Go through the listing and copy every line word for word.

▸ **MATERIAL TO PROCESS**
* * *

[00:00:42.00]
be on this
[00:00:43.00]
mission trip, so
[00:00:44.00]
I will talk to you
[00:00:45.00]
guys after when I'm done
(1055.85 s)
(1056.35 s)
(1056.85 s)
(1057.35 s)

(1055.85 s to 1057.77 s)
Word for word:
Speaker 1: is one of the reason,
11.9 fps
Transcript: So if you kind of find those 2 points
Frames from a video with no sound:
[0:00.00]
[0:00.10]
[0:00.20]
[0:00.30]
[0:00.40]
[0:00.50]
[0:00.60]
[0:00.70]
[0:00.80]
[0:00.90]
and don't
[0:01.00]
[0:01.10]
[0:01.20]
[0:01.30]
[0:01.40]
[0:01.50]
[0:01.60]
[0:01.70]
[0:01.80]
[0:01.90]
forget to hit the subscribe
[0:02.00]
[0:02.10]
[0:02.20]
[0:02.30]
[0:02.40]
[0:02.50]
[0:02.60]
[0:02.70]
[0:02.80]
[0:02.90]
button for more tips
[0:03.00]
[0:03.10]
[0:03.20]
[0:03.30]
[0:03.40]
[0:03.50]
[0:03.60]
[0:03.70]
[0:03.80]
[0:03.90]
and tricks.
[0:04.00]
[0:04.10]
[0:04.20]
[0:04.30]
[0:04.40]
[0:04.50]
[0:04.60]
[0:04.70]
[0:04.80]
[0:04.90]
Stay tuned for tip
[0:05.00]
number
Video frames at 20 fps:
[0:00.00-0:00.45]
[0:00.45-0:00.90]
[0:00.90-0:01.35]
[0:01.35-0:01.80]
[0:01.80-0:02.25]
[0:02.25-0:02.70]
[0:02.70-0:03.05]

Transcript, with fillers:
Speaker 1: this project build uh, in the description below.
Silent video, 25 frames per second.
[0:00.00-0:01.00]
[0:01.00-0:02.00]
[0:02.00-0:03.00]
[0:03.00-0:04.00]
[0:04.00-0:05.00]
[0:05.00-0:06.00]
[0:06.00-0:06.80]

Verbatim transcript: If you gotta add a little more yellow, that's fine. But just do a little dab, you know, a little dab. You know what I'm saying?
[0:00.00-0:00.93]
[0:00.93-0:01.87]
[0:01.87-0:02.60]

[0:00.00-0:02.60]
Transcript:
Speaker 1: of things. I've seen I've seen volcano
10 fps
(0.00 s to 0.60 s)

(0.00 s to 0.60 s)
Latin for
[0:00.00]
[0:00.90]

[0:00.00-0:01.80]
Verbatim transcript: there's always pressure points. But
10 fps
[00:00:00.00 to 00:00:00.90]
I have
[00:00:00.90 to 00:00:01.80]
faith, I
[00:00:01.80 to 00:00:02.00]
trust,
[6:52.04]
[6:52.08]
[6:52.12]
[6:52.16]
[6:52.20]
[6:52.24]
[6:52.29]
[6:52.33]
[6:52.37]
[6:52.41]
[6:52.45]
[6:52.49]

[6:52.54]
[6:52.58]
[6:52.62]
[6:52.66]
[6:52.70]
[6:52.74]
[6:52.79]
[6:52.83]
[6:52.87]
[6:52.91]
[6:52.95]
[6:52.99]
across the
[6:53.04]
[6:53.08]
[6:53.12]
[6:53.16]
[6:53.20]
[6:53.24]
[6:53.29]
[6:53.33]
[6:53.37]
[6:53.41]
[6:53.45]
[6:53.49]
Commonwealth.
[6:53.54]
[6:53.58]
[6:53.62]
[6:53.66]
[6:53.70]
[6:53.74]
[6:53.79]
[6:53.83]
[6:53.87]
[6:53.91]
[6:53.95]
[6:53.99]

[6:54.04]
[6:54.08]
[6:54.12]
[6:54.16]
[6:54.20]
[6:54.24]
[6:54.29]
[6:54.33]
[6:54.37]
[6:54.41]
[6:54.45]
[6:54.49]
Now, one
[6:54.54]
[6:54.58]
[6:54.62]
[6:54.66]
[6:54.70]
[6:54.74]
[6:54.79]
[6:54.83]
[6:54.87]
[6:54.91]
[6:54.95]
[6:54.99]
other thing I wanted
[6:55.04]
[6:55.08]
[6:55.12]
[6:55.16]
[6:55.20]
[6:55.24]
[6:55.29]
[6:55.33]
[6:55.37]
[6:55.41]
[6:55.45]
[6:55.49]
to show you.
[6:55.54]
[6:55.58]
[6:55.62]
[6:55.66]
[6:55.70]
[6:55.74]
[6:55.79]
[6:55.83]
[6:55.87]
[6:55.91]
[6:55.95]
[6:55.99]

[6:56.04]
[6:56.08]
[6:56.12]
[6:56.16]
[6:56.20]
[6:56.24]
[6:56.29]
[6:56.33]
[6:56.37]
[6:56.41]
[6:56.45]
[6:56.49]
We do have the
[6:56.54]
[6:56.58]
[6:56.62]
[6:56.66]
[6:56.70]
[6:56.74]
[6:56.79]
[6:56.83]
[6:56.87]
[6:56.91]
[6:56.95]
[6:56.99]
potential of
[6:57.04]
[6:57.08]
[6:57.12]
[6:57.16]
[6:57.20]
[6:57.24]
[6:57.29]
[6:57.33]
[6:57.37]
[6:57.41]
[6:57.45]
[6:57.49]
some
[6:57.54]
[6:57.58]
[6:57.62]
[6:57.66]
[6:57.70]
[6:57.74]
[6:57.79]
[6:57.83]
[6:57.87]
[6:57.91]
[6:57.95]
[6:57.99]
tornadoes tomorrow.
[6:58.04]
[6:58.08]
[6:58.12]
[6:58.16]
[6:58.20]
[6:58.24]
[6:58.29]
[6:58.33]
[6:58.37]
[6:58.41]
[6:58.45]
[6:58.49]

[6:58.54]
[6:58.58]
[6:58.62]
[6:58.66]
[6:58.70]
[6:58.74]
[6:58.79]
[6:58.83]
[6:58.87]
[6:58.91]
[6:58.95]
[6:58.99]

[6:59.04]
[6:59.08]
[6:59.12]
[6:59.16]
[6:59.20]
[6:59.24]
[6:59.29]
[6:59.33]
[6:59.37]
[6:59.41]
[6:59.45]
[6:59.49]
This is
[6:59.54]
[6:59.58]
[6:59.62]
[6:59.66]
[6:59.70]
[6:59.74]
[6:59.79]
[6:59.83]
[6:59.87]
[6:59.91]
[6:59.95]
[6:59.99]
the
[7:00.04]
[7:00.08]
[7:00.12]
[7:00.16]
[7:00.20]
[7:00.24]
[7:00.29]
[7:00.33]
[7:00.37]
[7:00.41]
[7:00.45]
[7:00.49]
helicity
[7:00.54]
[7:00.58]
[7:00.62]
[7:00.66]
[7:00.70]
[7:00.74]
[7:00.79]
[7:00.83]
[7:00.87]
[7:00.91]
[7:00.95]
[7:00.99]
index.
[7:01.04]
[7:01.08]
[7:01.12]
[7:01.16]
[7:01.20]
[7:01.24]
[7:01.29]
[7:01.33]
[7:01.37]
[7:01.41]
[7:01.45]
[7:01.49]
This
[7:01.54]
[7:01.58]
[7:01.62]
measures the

* * *

▸ **FINAL ANSWER**
[00:00:42.00]
be on this
[00:00:43.00]
mission trip, so
[00:00:44.00]
I will talk to you
[00:00:45.00]
guys after when I'm done
(1055.85 s)
(1056.35 s)
(1056.85 s)
(1057.35 s)

(1055.85 s to 1057.77 s)
Word for word:
Speaker 1: is one of the reason,
11.9 fps
Transcript: So if you kind of find those 2 points
Frames from a video with no sound:
[0:00.00]
[0:00.10]
[0:00.20]
[0:00.30]
[0:00.40]
[0:00.50]
[0:00.60]
[0:00.70]
[0:00.80]
[0:00.90]
and don't
[0:01.00]
[0:01.10]
[0:01.20]
[0:01.30]
[0:01.40]
[0:01.50]
[0:01.60]
[0:01.70]
[0:01.80]
[0:01.90]
forget to hit the subscribe
[0:02.00]
[0:02.10]
[0:02.20]
[0:02.30]
[0:02.40]
[0:02.50]
[0:02.60]
[0:02.70]
[0:02.80]
[0:02.90]
button for more tips
[0:03.00]
[0:03.10]
[0:03.20]
[0:03.30]
[0:03.40]
[0:03.50]
[0:03.60]
[0:03.70]
[0:03.80]
[0:03.90]
and tricks.
[0:04.00]
[0:04.10]
[0:04.20]
[0:04.30]
[0:04.40]
[0:04.50]
[0:04.60]
[0:04.70]
[0:04.80]
[0:04.90]
Stay tuned for tip
[0:05.00]
number
Video frames at 20 fps:
[0:00.00-0:00.45]
[0:00.45-0:00.90]
[0:00.90-0:01.35]
[0:01.35-0:01.80]
[0:01.80-0:02.25]
[0:02.25-0:02.70]
[0:02.70-0:03.05]

Transcript, with fillers:
Speaker 1: this project build uh, in the description below.
Silent video, 25 frames per second.
[0:00.00-0:01.00]
[0:01.00-0:02.00]
[0:02.00-0:03.00]
[0:03.00-0:04.00]
[0:04.00-0:05.00]
[0:05.00-0:06.00]
[0:06.00-0:06.80]

Verbatim transcript: If you gotta add a little more yellow, that's fine. But just do a little dab, you know, a little dab. You know what I'm saying?
[0:00.00-0:00.93]
[0:00.93-0:01.87]
[0:01.87-0:02.60]

[0:00.00-0:02.60]
Transcript:
Speaker 1: of things. I've seen I've seen volcano
10 fps
(0.00 s to 0.60 s)

(0.00 s to 0.60 s)
Latin for
[0:00.00]
[0:00.90]

[0:00.00-0:01.80]
Verbatim transcript: there's always pressure points. But
10 fps
[00:00:00.00 to 00:00:00.90]
I have
[00:00:00.90 to 00:00:01.80]
faith, I
[00:00:01.80 to 00:00:02.00]
trust,
[6:52.04]
[6:52.08]
[6:52.12]
[6:52.16]
[6:52.20]
[6:52.24]
[6:52.29]
[6:52.33]
[6:52.37]
[6:52.41]
[6:52.45]
[6:52.49]

[6:52.54]
[6:52.58]
[6:52.62]
[6:52.66]
[6:52.70]
[6:52.74]
[6:52.79]
[6:52.83]
[6:52.87]
[6:52.91]
[6:52.95]
[6:52.99]
across the
[6:53.04]
[6:53.08]
[6:53.12]
[6:53.16]
[6:53.20]
[6:53.24]
[6:53.29]
[6:53.33]
[6:53.37]
[6:53.41]
[6:53.45]
[6:53.49]
Commonwealth.
[6:53.54]
[6:53.58]
[6:53.62]
[6:53.66]
[6:53.70]
[6:53.74]
[6:53.79]
[6:53.83]
[6:53.87]
[6:53.91]
[6:53.95]
[6:53.99]

[6:54.04]
[6:54.08]
[6:54.12]
[6:54.16]
[6:54.20]
[6:54.24]
[6:54.29]
[6:54.33]
[6:54.37]
[6:54.41]
[6:54.45]
[6:54.49]
Now, one
[6:54.54]
[6:54.58]
[6:54.62]
[6:54.66]
[6:54.70]
[6:54.74]
[6:54.79]
[6:54.83]
[6:54.87]
[6:54.91]
[6:54.95]
[6:54.99]
other thing I wanted
[6:55.04]
[6:55.08]
[6:55.12]
[6:55.16]
[6:55.20]
[6:55.24]
[6:55.29]
[6:55.33]
[6:55.37]
[6:55.41]
[6:55.45]
[6:55.49]
to show you.
[6:55.54]
[6:55.58]
[6:55.62]
[6:55.66]
[6:55.70]
[6:55.74]
[6:55.79]
[6:55.83]
[6:55.87]
[6:55.91]
[6:55.95]
[6:55.99]

[6:56.04]
[6:56.08]
[6:56.12]
[6:56.16]
[6:56.20]
[6:56.24]
[6:56.29]
[6:56.33]
[6:56.37]
[6:56.41]
[6:56.45]
[6:56.49]
We do have the
[6:56.54]
[6:56.58]
[6:56.62]
[6:56.66]
[6:56.70]
[6:56.74]
[6:56.79]
[6:56.83]
[6:56.87]
[6:56.91]
[6:56.95]
[6:56.99]
potential of
[6:57.04]
[6:57.08]
[6:57.12]
[6:57.16]
[6:57.20]
[6:57.24]
[6:57.29]
[6:57.33]
[6:57.37]
[6:57.41]
[6:57.45]
[6:57.49]
some
[6:57.54]
[6:57.58]
[6:57.62]
[6:57.66]
[6:57.70]
[6:57.74]
[6:57.79]
[6:57.83]
[6:57.87]
[6:57.91]
[6:57.95]
[6:57.99]
tornadoes tomorrow.
[6:58.04]
[6:58.08]
[6:58.12]
[6:58.16]
[6:58.20]
[6:58.24]
[6:58.29]
[6:58.33]
[6:58.37]
[6:58.41]
[6:58.45]
[6:58.49]

[6:58.54]
[6:58.58]
[6:58.62]
[6:58.66]
[6:58.70]
[6:58.74]
[6:58.79]
[6:58.83]
[6:58.87]
[6:58.91]
[6:58.95]
[6:58.99]

[6:59.04]
[6:59.08]
[6:59.12]
[6:59.16]
[6:59.20]
[6:59.24]
[6:59.29]
[6:59.33]
[6:59.37]
[6:59.41]
[6:59.45]
[6:59.49]
This is
[6:59.54]
[6:59.58]
[6:59.62]
[6:59.66]
[6:59.70]
[6:59.74]
[6:59.79]
[6:59.83]
[6:59.87]
[6:59.91]
[6:59.95]
[6:59.99]
the
[7:00.04]
[7:00.08]
[7:00.12]
[7:00.16]
[7:00.20]
[7:00.24]
[7:00.29]
[7:00.33]
[7:00.37]
[7:00.41]
[7:00.45]
[7:00.49]
helicity
[7:00.54]
[7:00.58]
[7:00.62]
[7:00.66]
[7:00.70]
[7:00.74]
[7:00.79]
[7:00.83]
[7:00.87]
[7:00.91]
[7:00.95]
[7:00.99]
index.
[7:01.04]
[7:01.08]
[7:01.12]
[7:01.16]
[7:01.20]
[7:01.24]
[7:01.29]
[7:01.33]
[7:01.37]
[7:01.41]
[7:01.45]
[7:01.49]
This
[7:01.54]
[7:01.58]
[7:01.62]
measures the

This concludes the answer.